Romania’s Parliament will today vote on a controversial amendment to the budget law that, if adopted, will increase pensions by 40% despite a ballooning budget deficit. A law adopted by the socialist-controlled Parliament last year stated that the pensions will rise by 40% as of 1 September 2020.
The centre-right government, installed in November 2019, changed the law, awarding only a 14% increase, citing budgetary pressures. But the socialist party (PSD) vowed to push for the 40% hike.

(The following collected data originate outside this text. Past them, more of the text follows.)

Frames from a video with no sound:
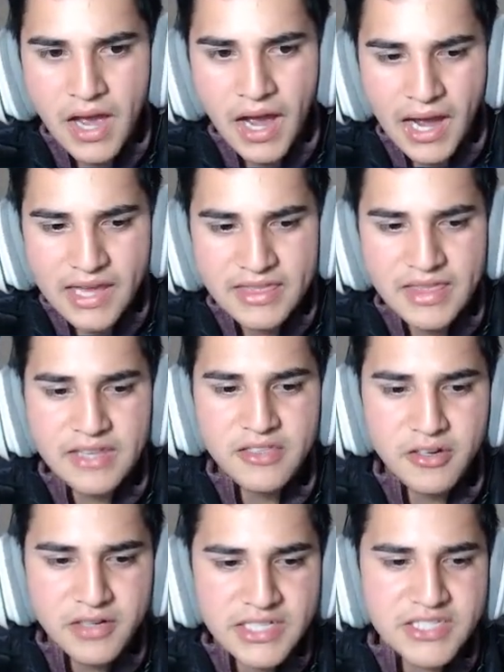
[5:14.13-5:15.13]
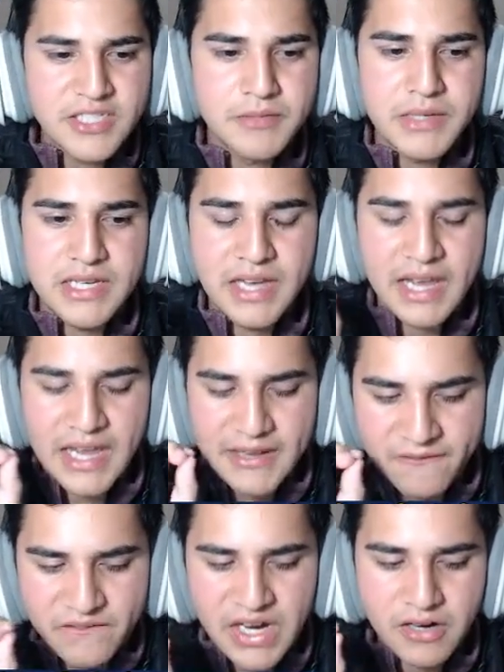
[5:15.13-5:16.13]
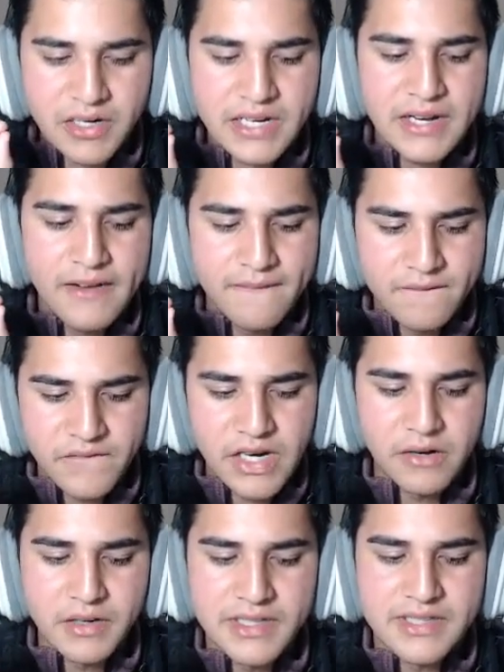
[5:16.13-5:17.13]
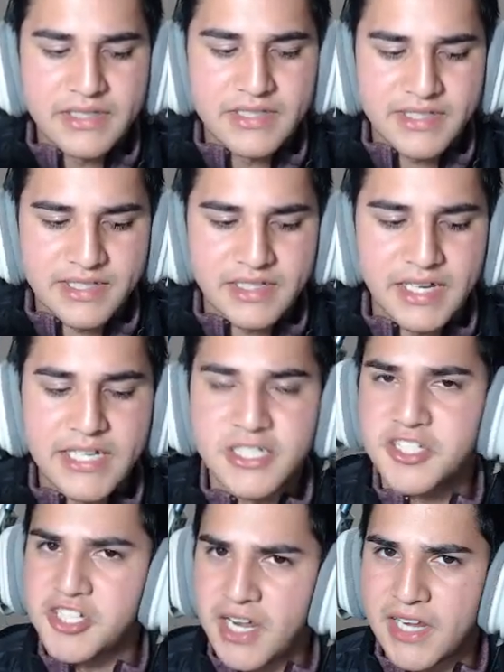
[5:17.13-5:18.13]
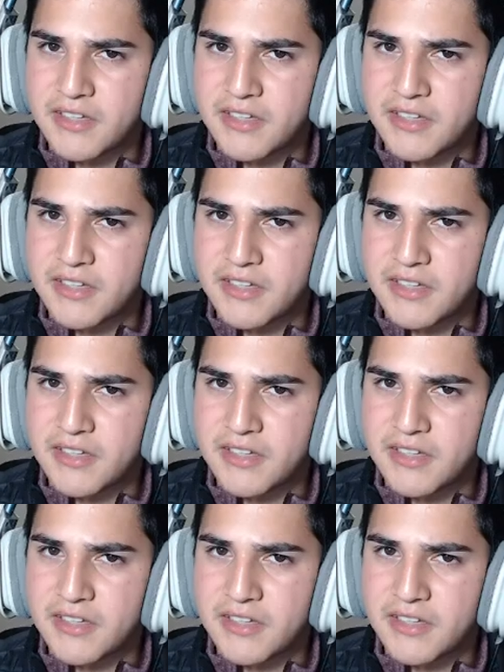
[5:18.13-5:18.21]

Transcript: I think there needs to be a very, very slight change.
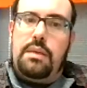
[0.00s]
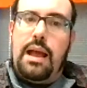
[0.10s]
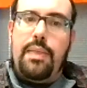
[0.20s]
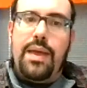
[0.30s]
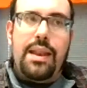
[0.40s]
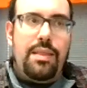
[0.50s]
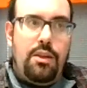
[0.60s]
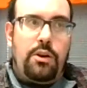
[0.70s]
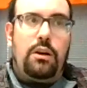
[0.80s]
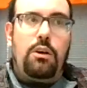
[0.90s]
and then
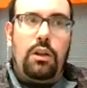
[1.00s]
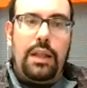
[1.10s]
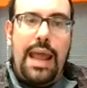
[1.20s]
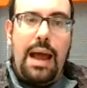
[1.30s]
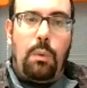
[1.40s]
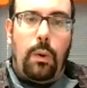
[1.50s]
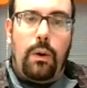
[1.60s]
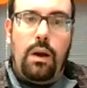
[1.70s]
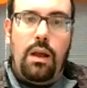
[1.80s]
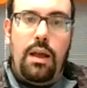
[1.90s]
they're going to call an
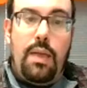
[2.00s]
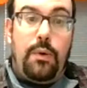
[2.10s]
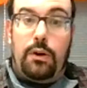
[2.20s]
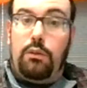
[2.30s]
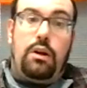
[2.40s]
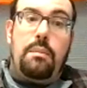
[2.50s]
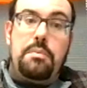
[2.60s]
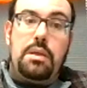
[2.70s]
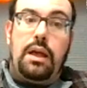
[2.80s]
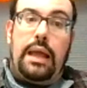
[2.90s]
hour, and they're going to look up
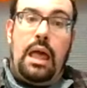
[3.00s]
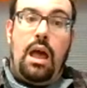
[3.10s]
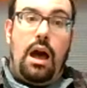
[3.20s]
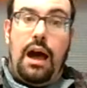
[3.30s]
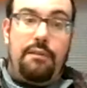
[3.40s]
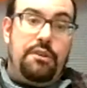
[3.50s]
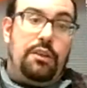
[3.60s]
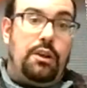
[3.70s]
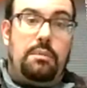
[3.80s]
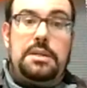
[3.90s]
and be like, I have
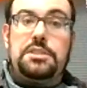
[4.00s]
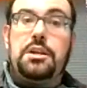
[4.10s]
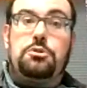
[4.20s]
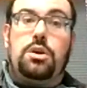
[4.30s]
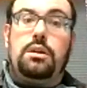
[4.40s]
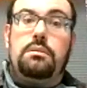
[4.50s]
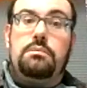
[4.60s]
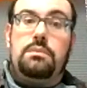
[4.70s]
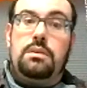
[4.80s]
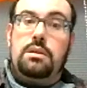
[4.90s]
nothing on my Scantron.
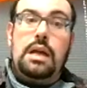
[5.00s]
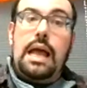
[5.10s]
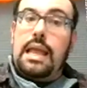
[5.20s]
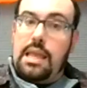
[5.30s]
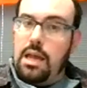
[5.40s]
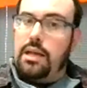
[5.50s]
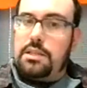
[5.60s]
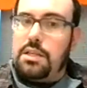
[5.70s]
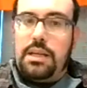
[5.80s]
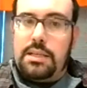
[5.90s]
Yeah,
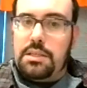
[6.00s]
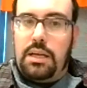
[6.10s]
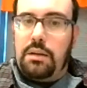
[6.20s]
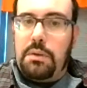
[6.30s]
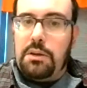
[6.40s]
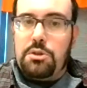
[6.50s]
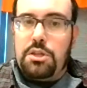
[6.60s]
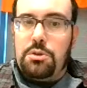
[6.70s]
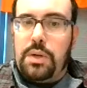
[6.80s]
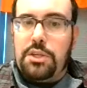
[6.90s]
that's not going to be a good
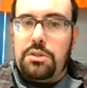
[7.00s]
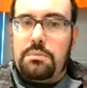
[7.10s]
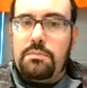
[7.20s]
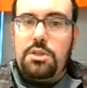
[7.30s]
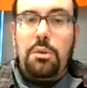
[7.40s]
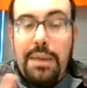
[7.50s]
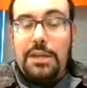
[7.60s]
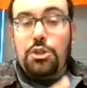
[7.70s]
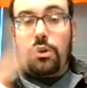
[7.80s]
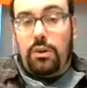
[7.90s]
situation. So
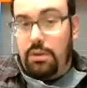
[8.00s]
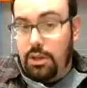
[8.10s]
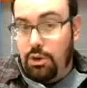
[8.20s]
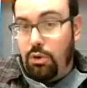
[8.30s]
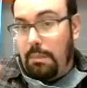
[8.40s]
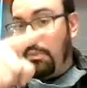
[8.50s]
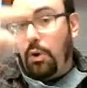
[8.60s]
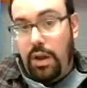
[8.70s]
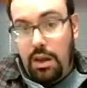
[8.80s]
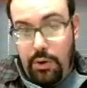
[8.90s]
make sure you are
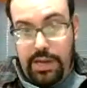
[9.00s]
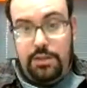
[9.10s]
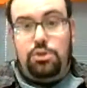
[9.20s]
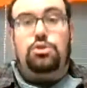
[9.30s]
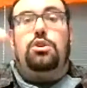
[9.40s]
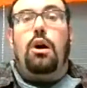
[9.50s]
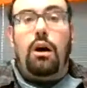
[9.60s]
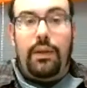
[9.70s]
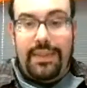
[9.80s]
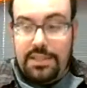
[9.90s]
putting your answers
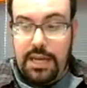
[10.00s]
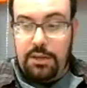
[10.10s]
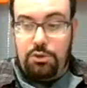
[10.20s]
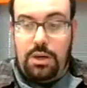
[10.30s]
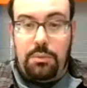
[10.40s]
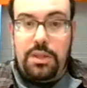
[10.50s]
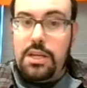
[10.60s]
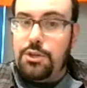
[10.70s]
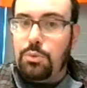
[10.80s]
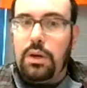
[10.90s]
on the Scantron with
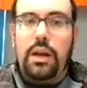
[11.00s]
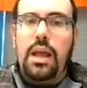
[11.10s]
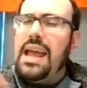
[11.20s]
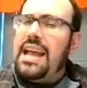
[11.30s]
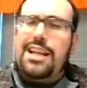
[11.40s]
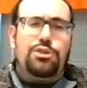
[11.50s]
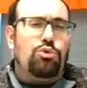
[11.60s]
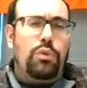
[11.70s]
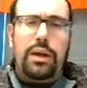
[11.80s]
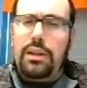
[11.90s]
each one. It's
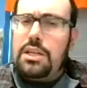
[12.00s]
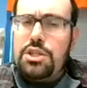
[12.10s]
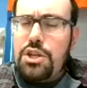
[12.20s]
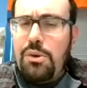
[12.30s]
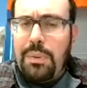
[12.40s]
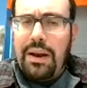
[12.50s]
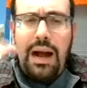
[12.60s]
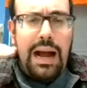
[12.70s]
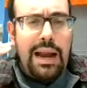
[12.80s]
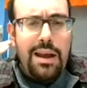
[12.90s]
really stupid,
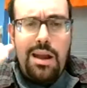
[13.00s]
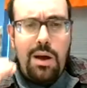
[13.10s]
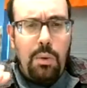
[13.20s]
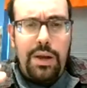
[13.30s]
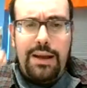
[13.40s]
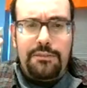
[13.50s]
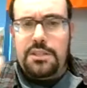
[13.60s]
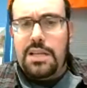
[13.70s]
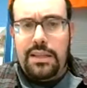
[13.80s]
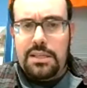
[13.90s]
I know, to have to
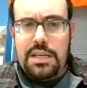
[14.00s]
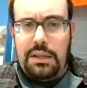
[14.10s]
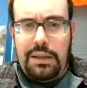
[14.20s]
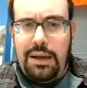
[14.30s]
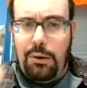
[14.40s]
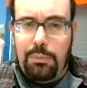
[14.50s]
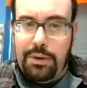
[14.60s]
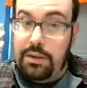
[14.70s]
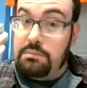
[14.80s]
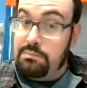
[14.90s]
say this out loud,
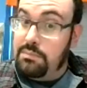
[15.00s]
but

In a budget revision adopted in August, the government kept an increase of 14%, which is lower than the one included in the pension law, but still accounts for 0.8% of gross domestic product for this year. But the budget deficit estimate for this year was revised to 8.6% of GDP, from 6.7% of GDP previously. Budget revenue decreased following the lower economic activity due to the COVID-19 epidemic, while expenditure rose to cover healthcare and state support measures.
But the socialists insist the full increase can be granted, as the government could cut other budgetary chapters, which have sums not yet awarded.
However, even if the government manages to close this year with an acceptable deficit, the full 40% increase would push the budget deficit to 11% of GDP in 2021, the central bank warned in a report published Monday.
Romania holds local elections on Sunday (27 September), while general elections are scheduled for early December.